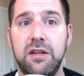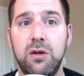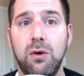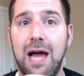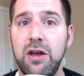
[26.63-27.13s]

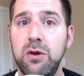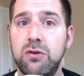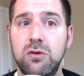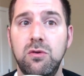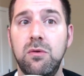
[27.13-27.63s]
to allow you
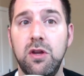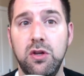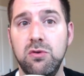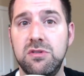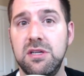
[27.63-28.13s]
to
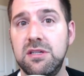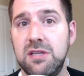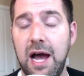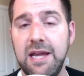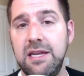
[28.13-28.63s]
use this
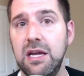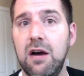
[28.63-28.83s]
idea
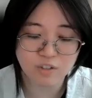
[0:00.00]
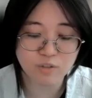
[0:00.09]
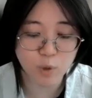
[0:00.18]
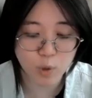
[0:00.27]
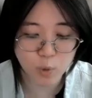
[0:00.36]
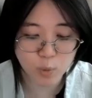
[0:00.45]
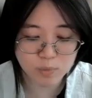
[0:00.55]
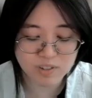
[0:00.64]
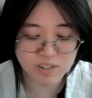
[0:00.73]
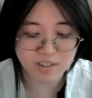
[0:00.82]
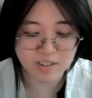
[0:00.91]
For
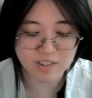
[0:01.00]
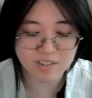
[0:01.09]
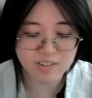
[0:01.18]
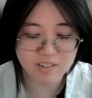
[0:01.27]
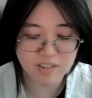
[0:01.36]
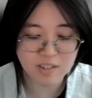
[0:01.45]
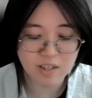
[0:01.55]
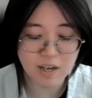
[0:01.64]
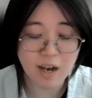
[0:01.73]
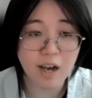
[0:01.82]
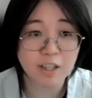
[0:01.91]
homesickness,
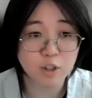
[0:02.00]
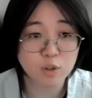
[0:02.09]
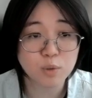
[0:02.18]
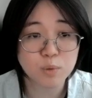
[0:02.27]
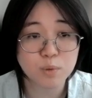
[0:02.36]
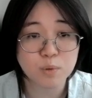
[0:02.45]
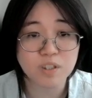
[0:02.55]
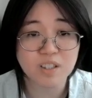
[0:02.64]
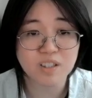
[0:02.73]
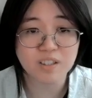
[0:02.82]
I crooned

Problem to work on = The result should be the listing above, restated exactly, with no pictures in it.

Task response =
[26.63-27.13s]

[27.13-27.63s]
to allow you
[27.63-28.13s]
to
[28.13-28.63s]
use this
[28.63-28.83s]
idea
[0:00.00]
[0:00.09]
[0:00.18]
[0:00.27]
[0:00.36]
[0:00.45]
[0:00.55]
[0:00.64]
[0:00.73]
[0:00.82]
[0:00.91]
For
[0:01.00]
[0:01.09]
[0:01.18]
[0:01.27]
[0:01.36]
[0:01.45]
[0:01.55]
[0:01.64]
[0:01.73]
[0:01.82]
[0:01.91]
homesickness,
[0:02.00]
[0:02.09]
[0:02.18]
[0:02.27]
[0:02.36]
[0:02.45]
[0:02.55]
[0:02.64]
[0:02.73]
[0:02.82]
I crooned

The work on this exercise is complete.